## What you should do:
Exact copy, no pictures: return all the records as they stand.

[Saved data entries]
* * * *
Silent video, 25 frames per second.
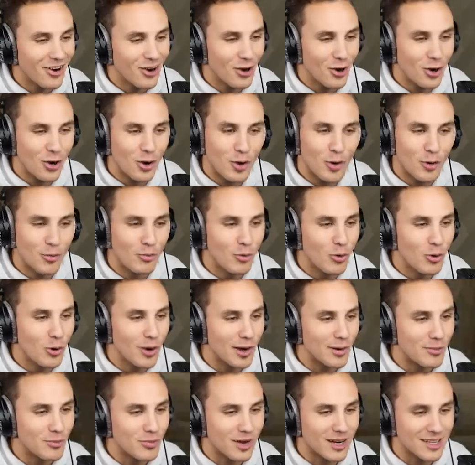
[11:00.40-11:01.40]
Oh
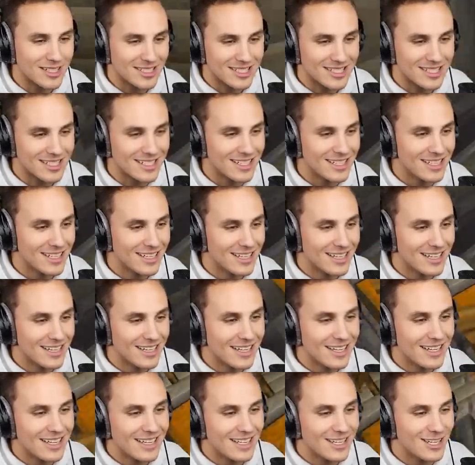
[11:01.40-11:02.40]
boy, Preston.
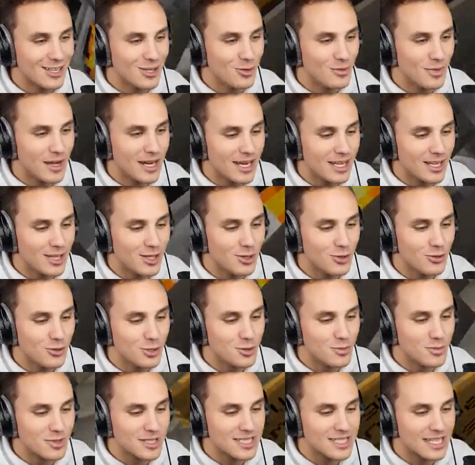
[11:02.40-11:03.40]
You made a
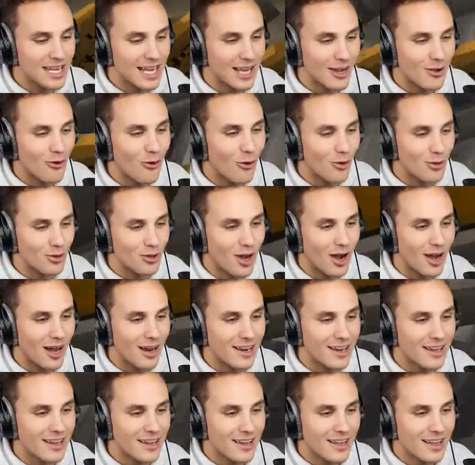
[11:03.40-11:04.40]
huge mistake. Hold
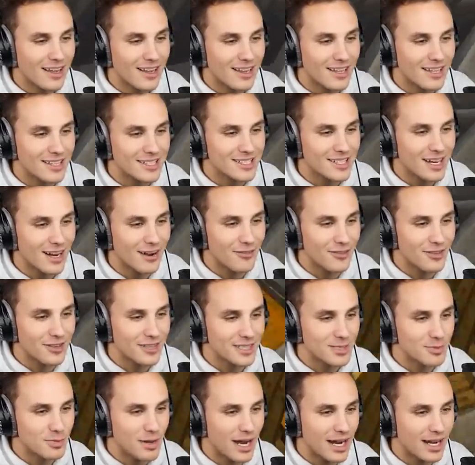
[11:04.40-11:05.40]
on. Let's cover
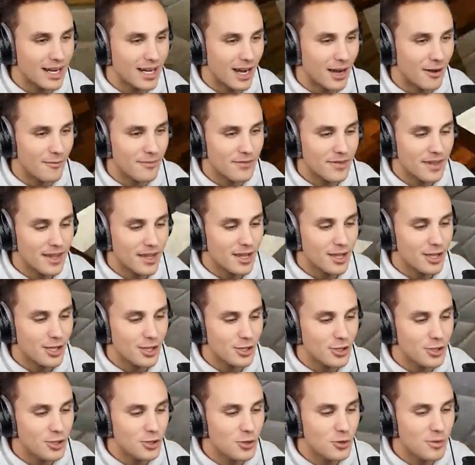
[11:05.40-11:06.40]
this back up.
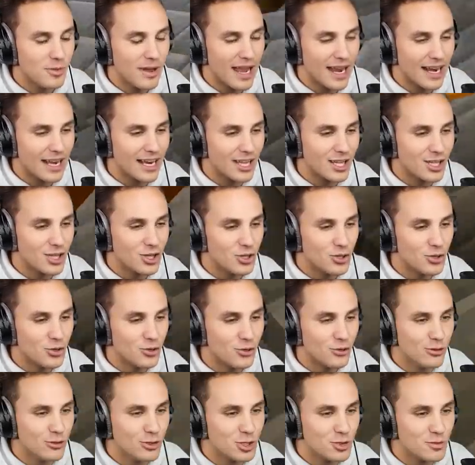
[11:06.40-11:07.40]
You made a
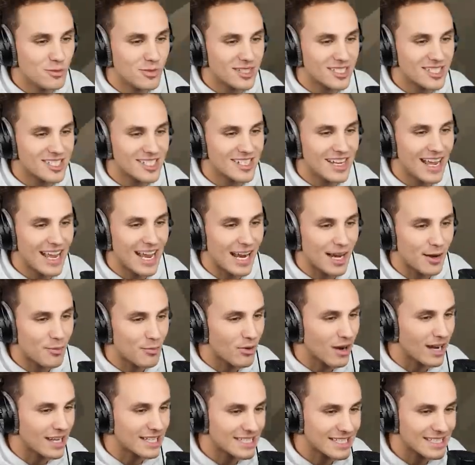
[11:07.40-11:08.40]
huge mistake,
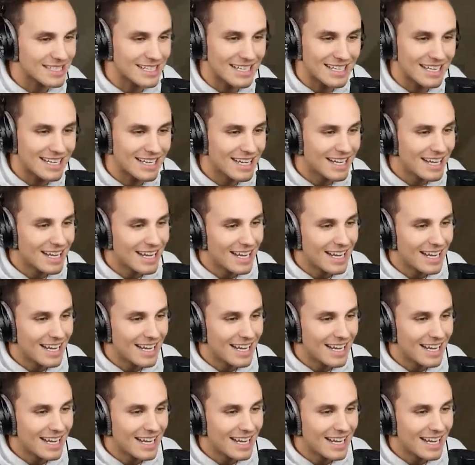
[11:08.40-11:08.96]
Preston.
* * * *
## Completed exercise:
Silent video, 25 frames per second.
[11:00.40-11:01.40]
Oh
[11:01.40-11:02.40]
boy, Preston.
[11:02.40-11:03.40]
You made a
[11:03.40-11:04.40]
huge mistake. Hold
[11:04.40-11:05.40]
on. Let's cover
[11:05.40-11:06.40]
this back up.
[11:06.40-11:07.40]
You made a
[11:07.40-11:08.40]
huge mistake,
[11:08.40-11:08.96]
Preston.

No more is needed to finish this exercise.